I am married and experience same sex attraction (SSA). Yes, my wife knows about my attractions. No, I don’t have a secret boyfriend behind my wife’s back. And yes, it’s a heterosexual marriage. While marriage isn’t the cure or redemption to SSA, I could only give of myself entirely in marriage after a long process of redemption, conversion and surrendering my areas of woundedness and darkness to God. Post-wedding bells, the attraction to other men continue to lurk and to haunt, and threaten to distort my marriage. So, the daily turning-towards-Jesus continues as I learn to be the man God had created me to be and to stand up for my wife, whom God has blessed me with.

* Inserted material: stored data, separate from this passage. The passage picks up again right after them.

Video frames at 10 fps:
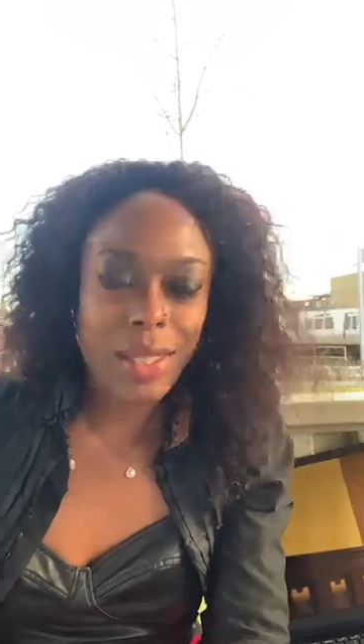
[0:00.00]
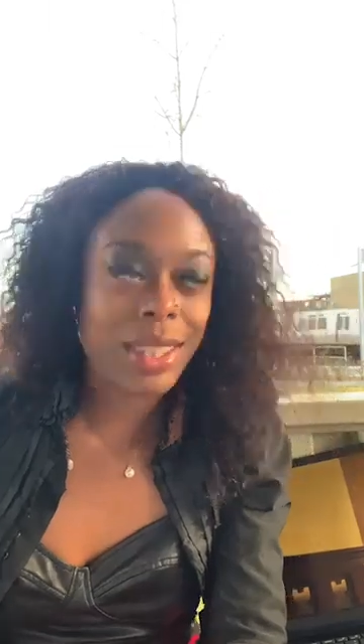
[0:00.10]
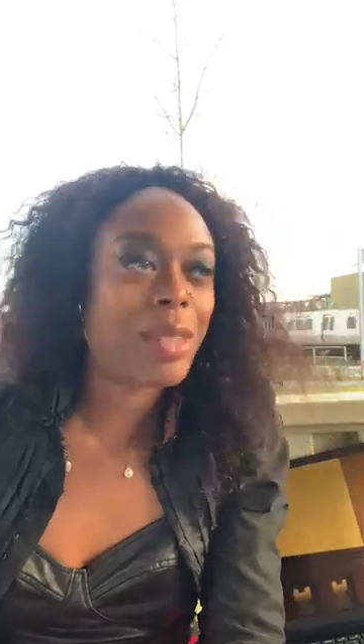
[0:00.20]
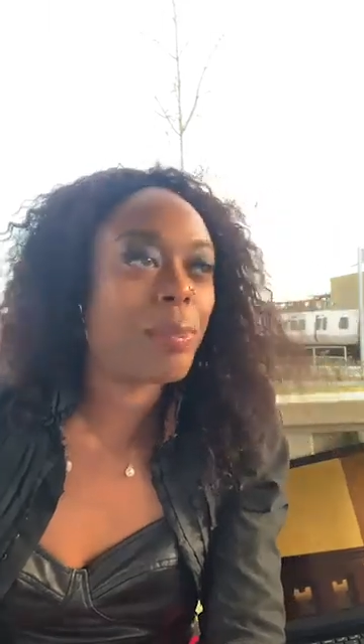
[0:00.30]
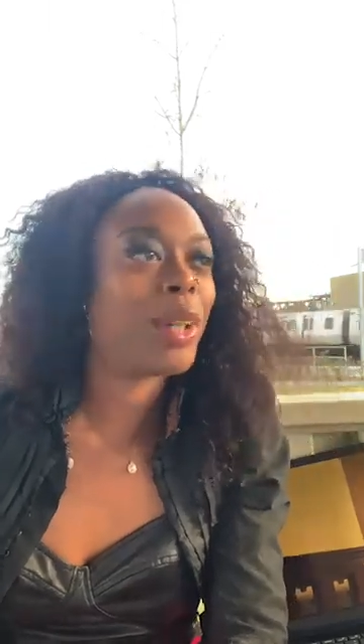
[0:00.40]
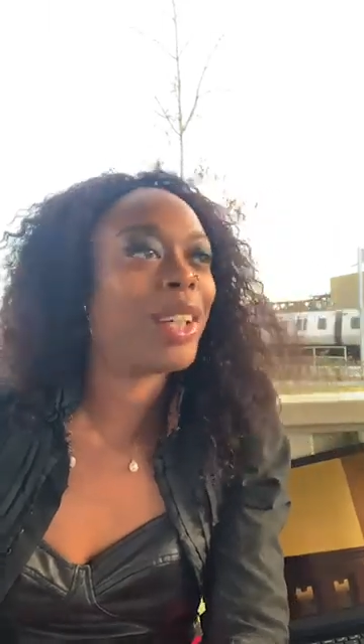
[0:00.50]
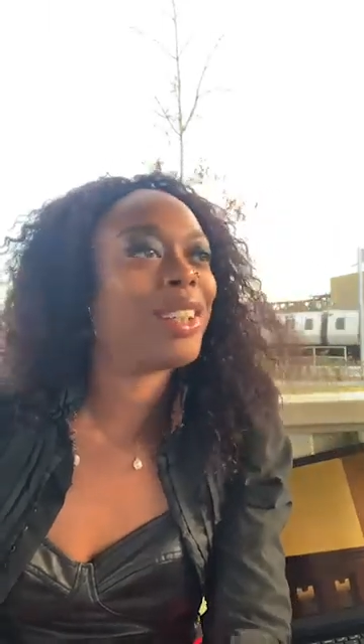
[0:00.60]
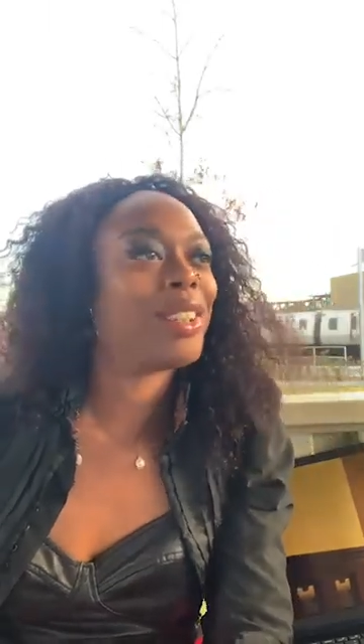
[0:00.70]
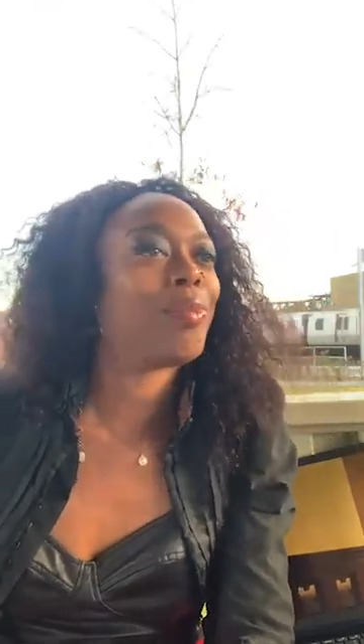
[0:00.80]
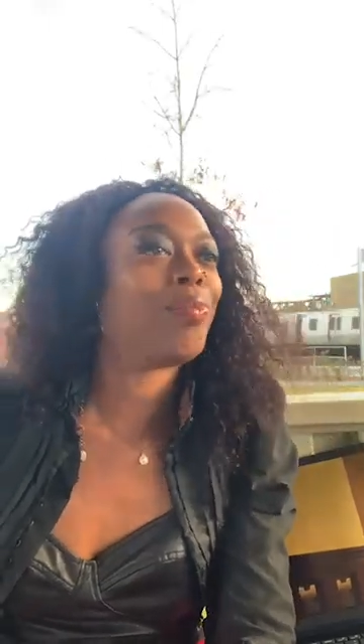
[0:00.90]
So at this point,
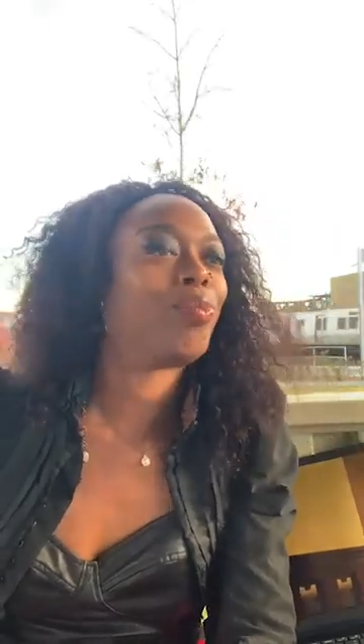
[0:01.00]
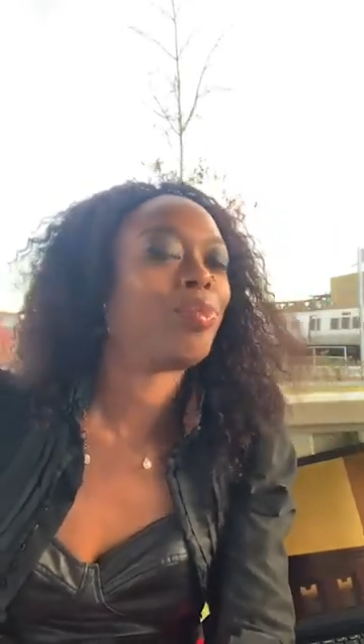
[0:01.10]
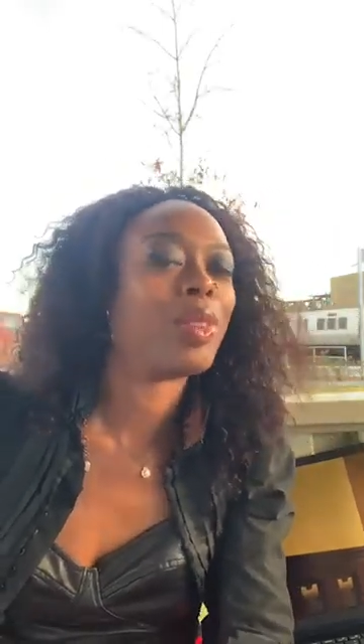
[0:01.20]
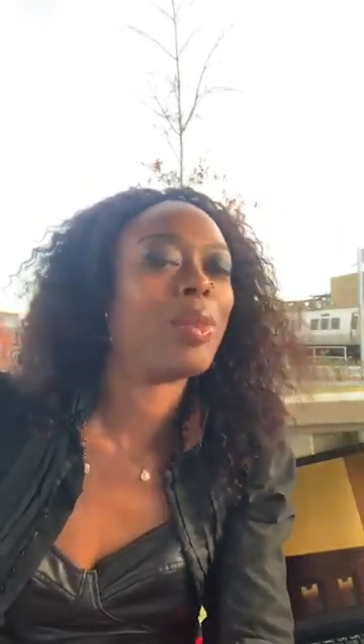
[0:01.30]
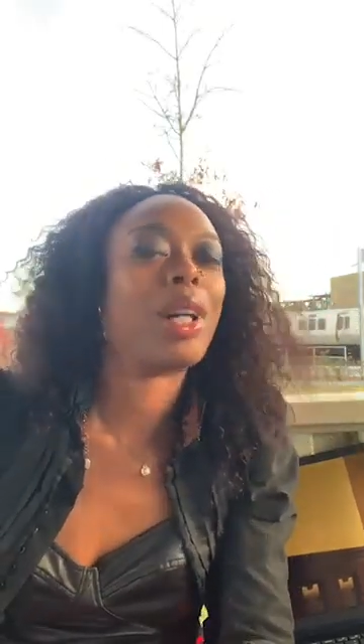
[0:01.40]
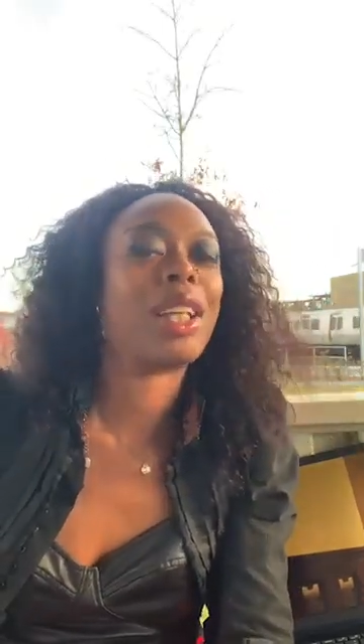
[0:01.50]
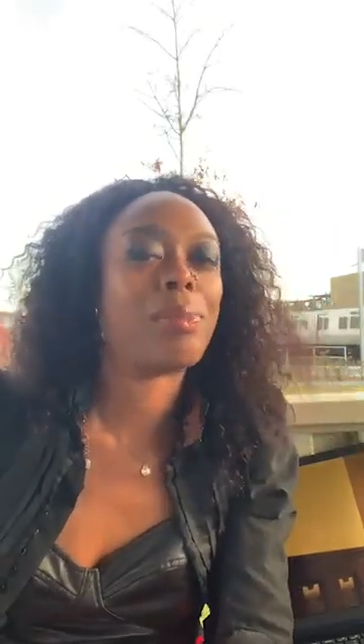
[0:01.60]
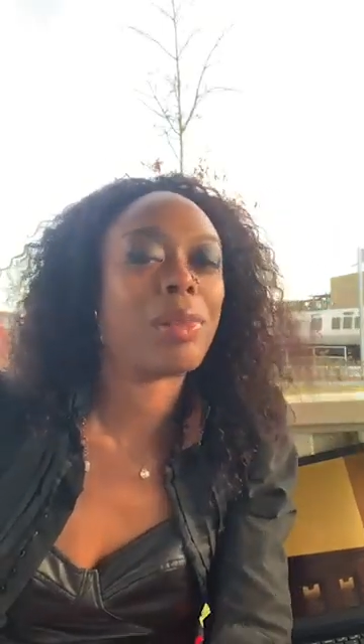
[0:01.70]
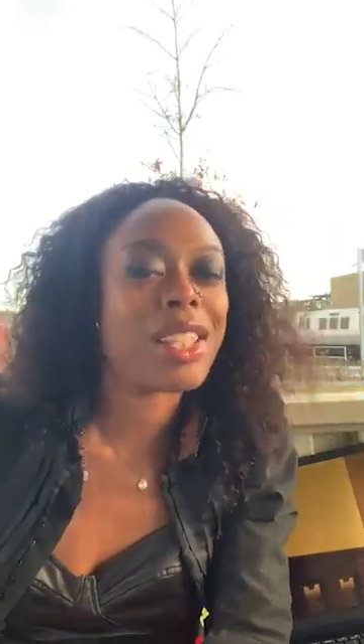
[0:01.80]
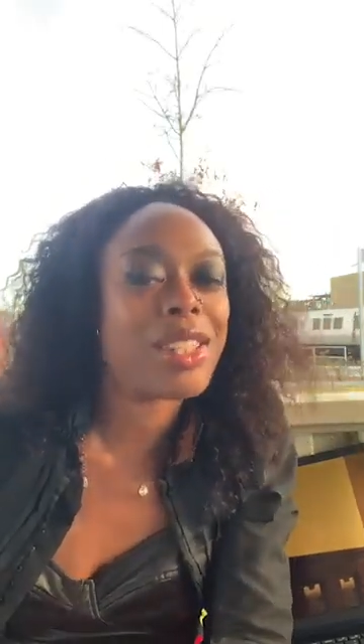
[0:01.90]
where
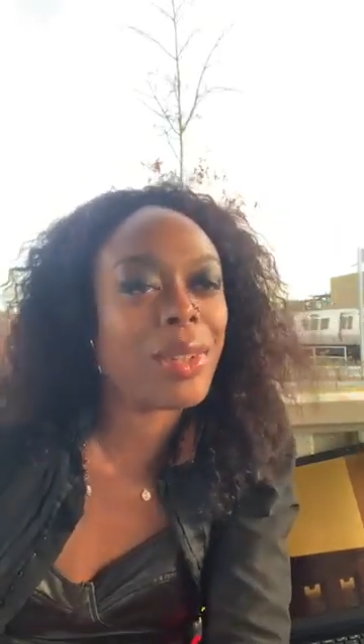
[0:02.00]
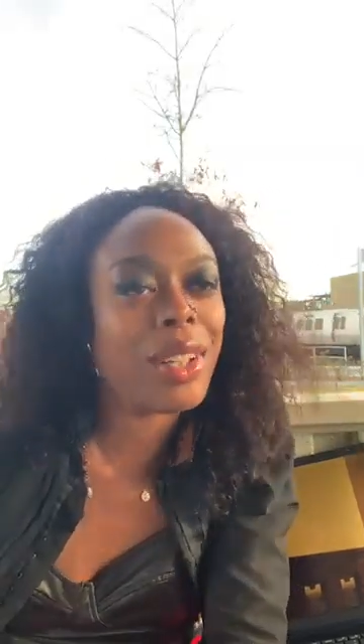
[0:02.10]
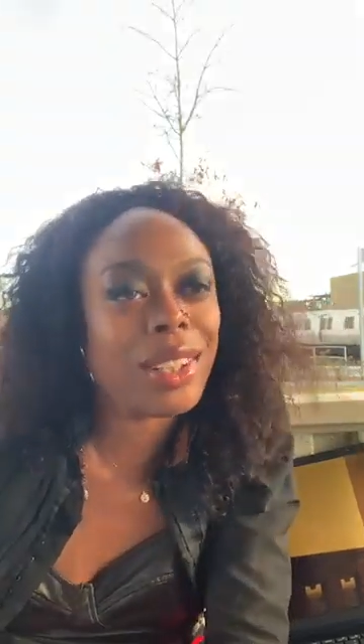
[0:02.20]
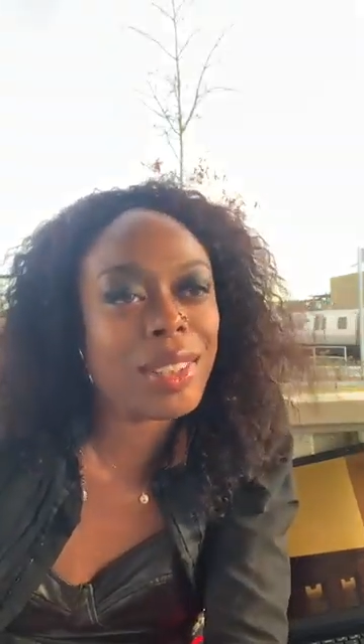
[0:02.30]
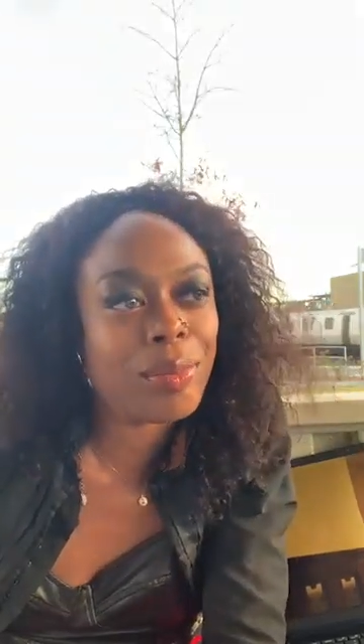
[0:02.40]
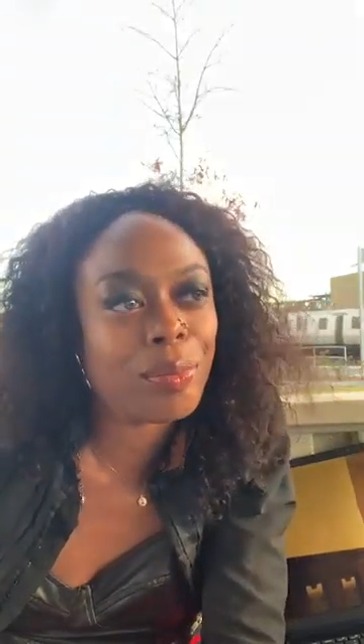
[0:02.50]
the plus one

To witness my bride walking down the aisle, with our family and friends cheering us on… this was nothing short of a miracle! Just 5 years before my wedding, I was hungry for sexual intimacy with other men and hating God (and myself) for having such desires. At that time, God seemed so cruel – condemning me to a lifetime of loneliness with no one to love me for who I am. I had no one to talk to, my desperation swelled as more friends started getting attached and married. I started envisioning a life as a lone ranger (or the ever available godfather). There were times when I wanted to throw myself off the roof and choose to end my life.
The turning point? My college chaplain introduced me to the Theology of the Body (a series of Wednesday audiences from St John Paul the Great). Through a prayerful reflection of TOB, I learnt that the devil does not have his own clay and seeks to distort all that is good, true and beautiful. So, rather than repressing this lust I experienced for other men (which almost invariably bounces back violently), it became a question of unwinding the distortions in my sexuality and my desire for intimacy. I had longed for communion and validation, and had sought these through desiring physicality with gorgeous men.
My journey of unwinding these distortions was one of seeking God to heal my poor self-esteem, forgiving those who could not love me the way I needed to be loved and building up my masculinity through the lens of Christ (and not the world’s).
Self-esteem and masculinity
I realised a similarity between all the men who attracted me. In part, my preferences were ‘educated’ by the pornography that I had watched. More significantly, all of them possessed a certain physical or character trait that I wanted or perceived to be lacking in myself. A good body, charismatic charm, soft blond hair, blue eyes, chiseled abs, etc.
Knowing this, I became aware of my crippling sense of inadequacy and how my erotic attractions were driven by comparison and male jealousy. I had also benchmarked my own masculinity with the men portrayed in movies and magazines. Ultimately, it was the Truth that set me free. The truth that I am fearfully and wonderfully made (Ps 139), that I am not an accident and I am God’s masterpiece. To belittle myself would be to belittle my creator who has made me. Recognising the truth of my belovedness in God’s eyes, I eventually modelled my masculinity after Jesus.
While my parents did everything within their knowledge to provide for my needs, I grew up in an environment where my parents were fighting regularly and where affection was seldom shown. I was fearful of marriage, thinking that it would only lead to heartache and bitter quarrelling. I could never connect with my father – it always felt like he loved my other siblings better, or that I couldn’t be the man he wants me to be. I couldn’t learn what masculinity means from my dad, and naturally couldn’t turn to him in the midst of my SSA struggles. This time round, it was forgiveness that set me free.
To recognise that my parents are not perfect and loved me the way they knew how, and to intercede for them and their marriage. I was set free from the lies I had believed about marriage and gradually healed from my emotional wounds and painful memories.
Today, the married me continues to struggle with my broken self-esteem and to live in the truth of my identity and sexuality. To accept the lie of following my sexual impulses and entertain my attraction for other men would mean stomping on my wedding vows to my wife. Yet there are days where I am battered by work and I find my eyes lingering on that dude with the smart navy suit. Sometimes, my mind wonders and wanders into what lies under the suit. Regardless of how far I fall into the rabbit hole, or whether I act upon these temptations, my safeguard is to always be completely vulnerable with my wife and come clean with my distortions each time they come up. While it is tempting to seem strong and not confess my sexual weaknesses, both my marriage and I have benefited from mustering the courage to do otherwise.
Indeed God’s glory is made manifest in my weaknesses. One of the greatest driving force in my marriage is our couple mission to reveal the Trinitarian love and to inspire authentic relationships and families. Together, we tell the stories of how the Divine Physician has healed us from our shame and our wounds. Through our marriage, we welcome couples into our lives and home and share with them our journey, joys and struggles of living a Catholic family. We desire that all of God’s children will be set free from the lies and distortions about their sexuality and bodies and that families would live out the love of the Trinity. Join us in praying for and working towards a world where all recognise the beauty of authentic love!